### EXERCISE
Starting at the line below that contains "Spoken language: Japanese" and ending at the line that contains "Transcript: でここ10年ほどは", retype each line exactly as it stands, but omit the pictures.

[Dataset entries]
====
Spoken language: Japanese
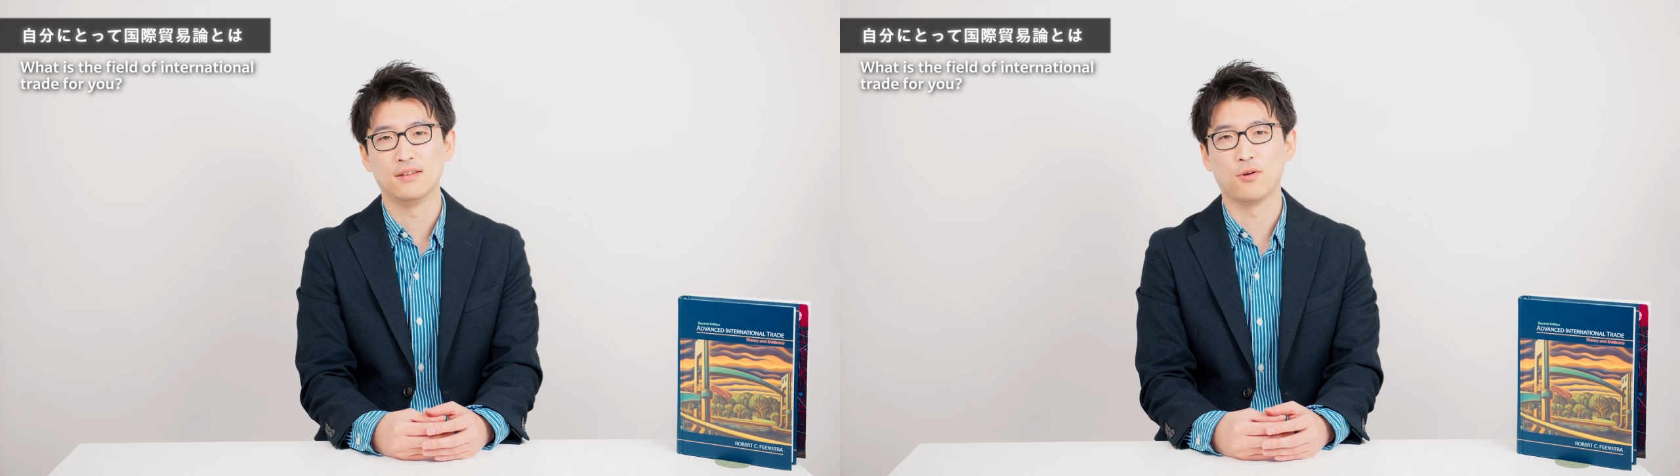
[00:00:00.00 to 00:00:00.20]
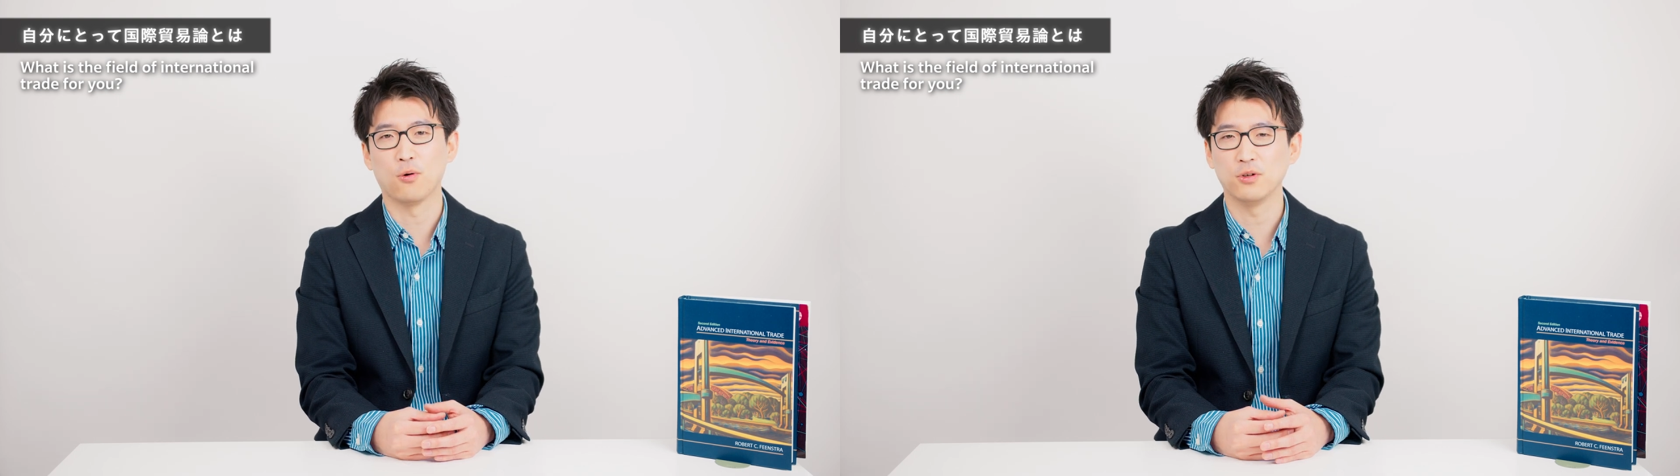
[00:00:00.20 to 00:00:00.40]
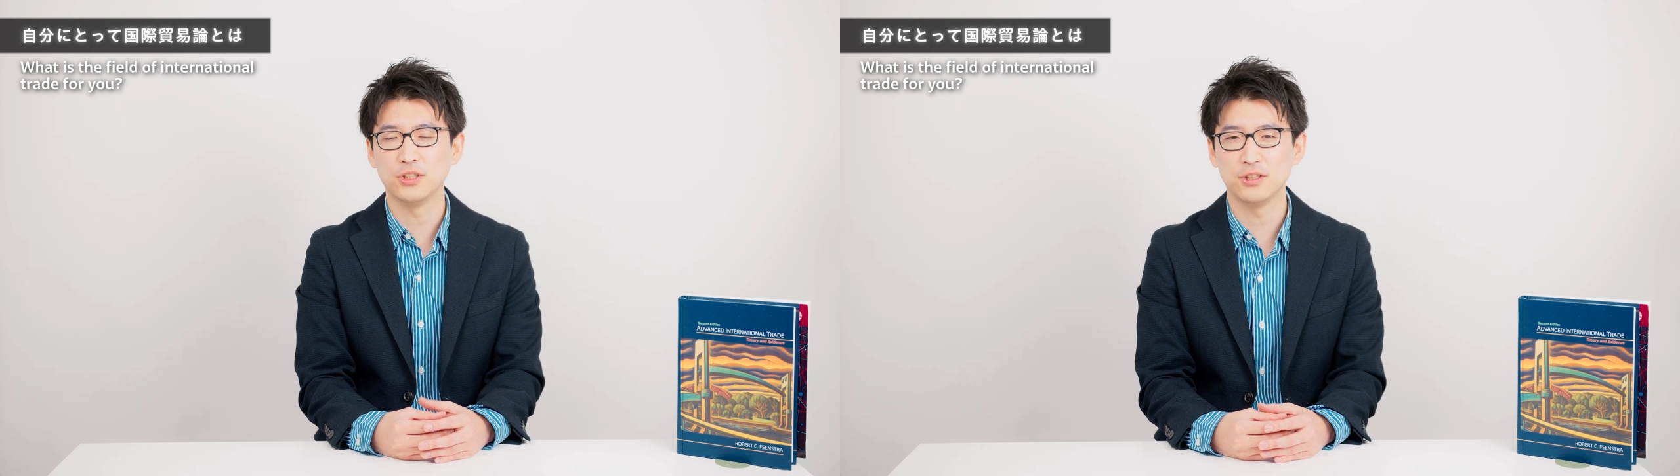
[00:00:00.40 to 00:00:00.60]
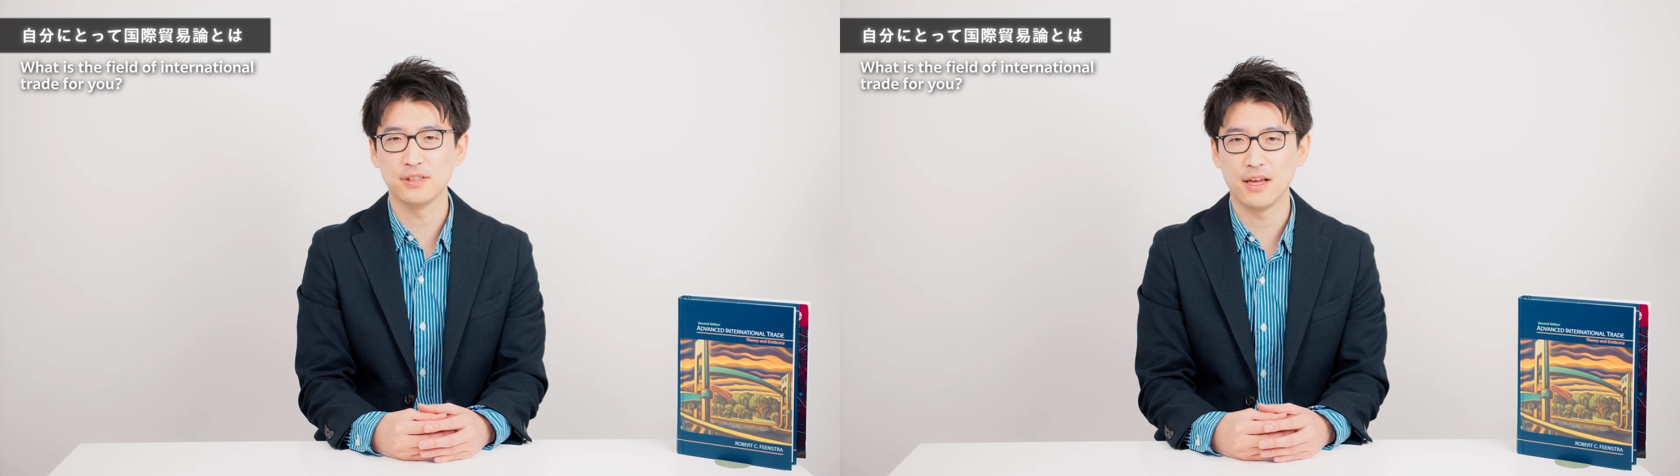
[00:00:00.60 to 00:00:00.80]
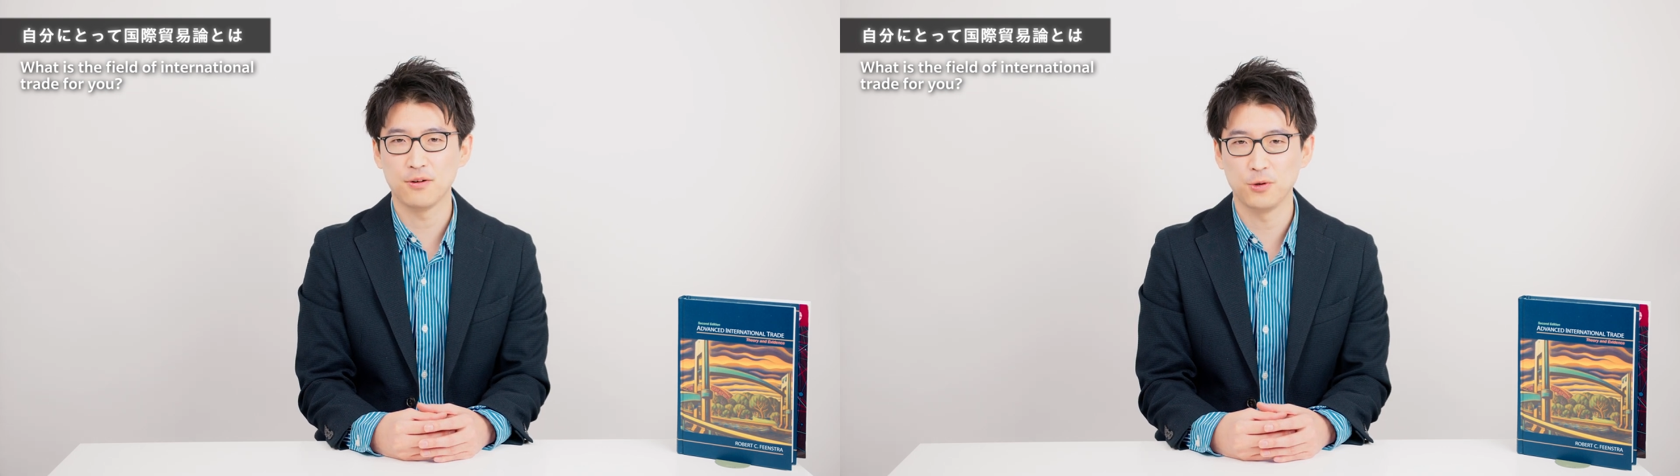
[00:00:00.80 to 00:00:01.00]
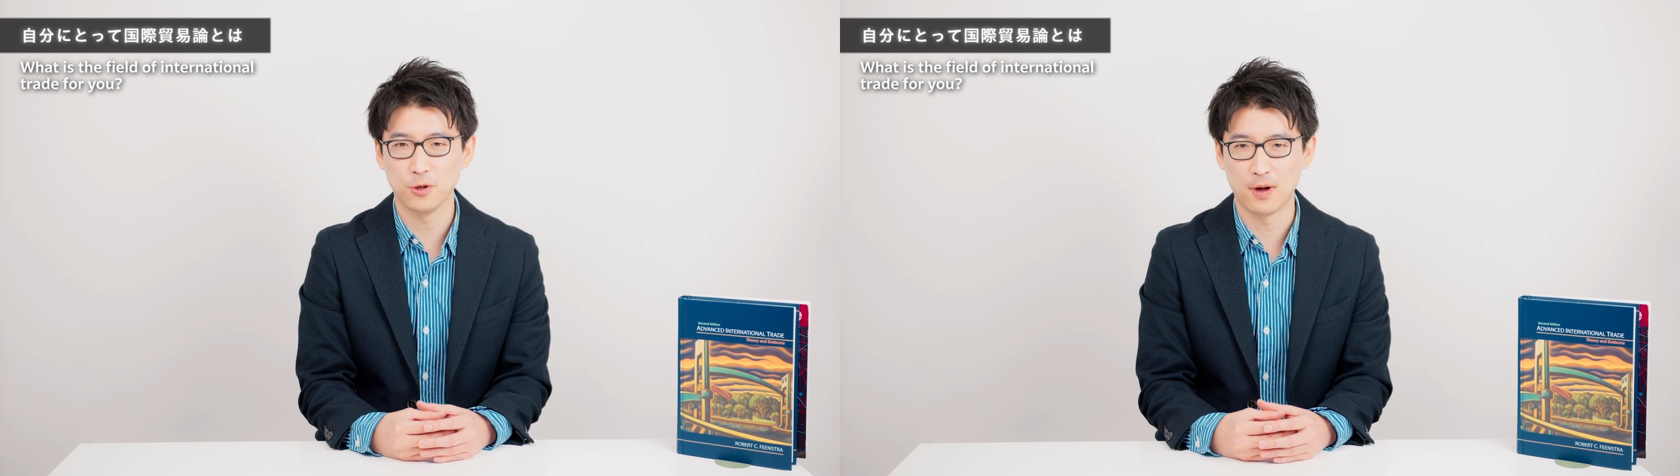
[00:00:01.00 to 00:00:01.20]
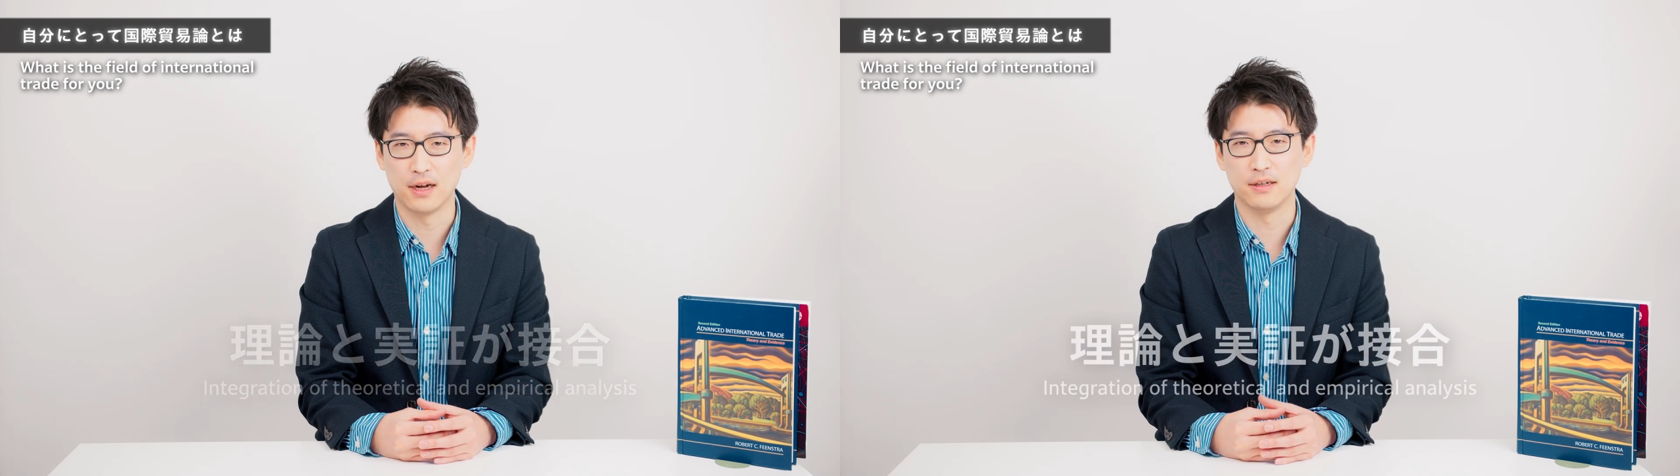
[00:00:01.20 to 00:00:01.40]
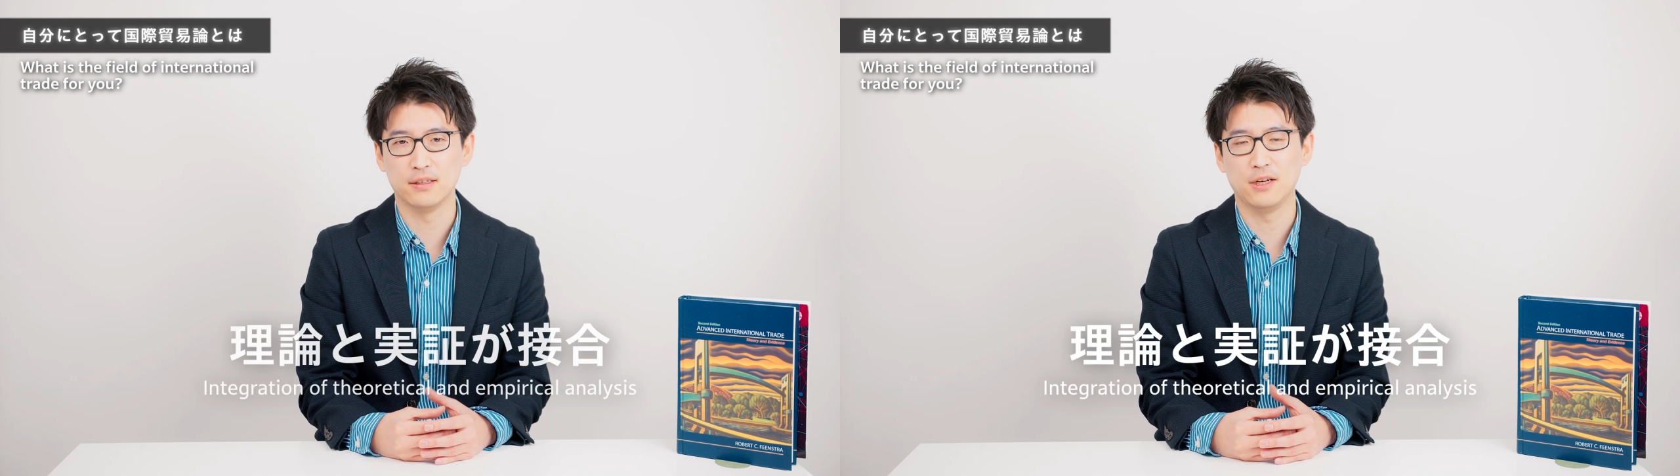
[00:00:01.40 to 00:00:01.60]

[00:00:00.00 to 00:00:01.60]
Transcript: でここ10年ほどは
====
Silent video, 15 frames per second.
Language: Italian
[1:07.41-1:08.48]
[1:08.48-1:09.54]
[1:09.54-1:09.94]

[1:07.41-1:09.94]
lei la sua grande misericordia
====
### SOLUTION TO THE EXERCISE
Spoken language: Japanese
[00:00:00.00 to 00:00:00.20]
[00:00:00.20 to 00:00:00.40]
[00:00:00.40 to 00:00:00.60]
[00:00:00.60 to 00:00:00.80]
[00:00:00.80 to 00:00:01.00]
[00:00:01.00 to 00:00:01.20]
[00:00:01.20 to 00:00:01.40]
[00:00:01.40 to 00:00:01.60]

[00:00:00.00 to 00:00:01.60]
Transcript: でここ10年ほどは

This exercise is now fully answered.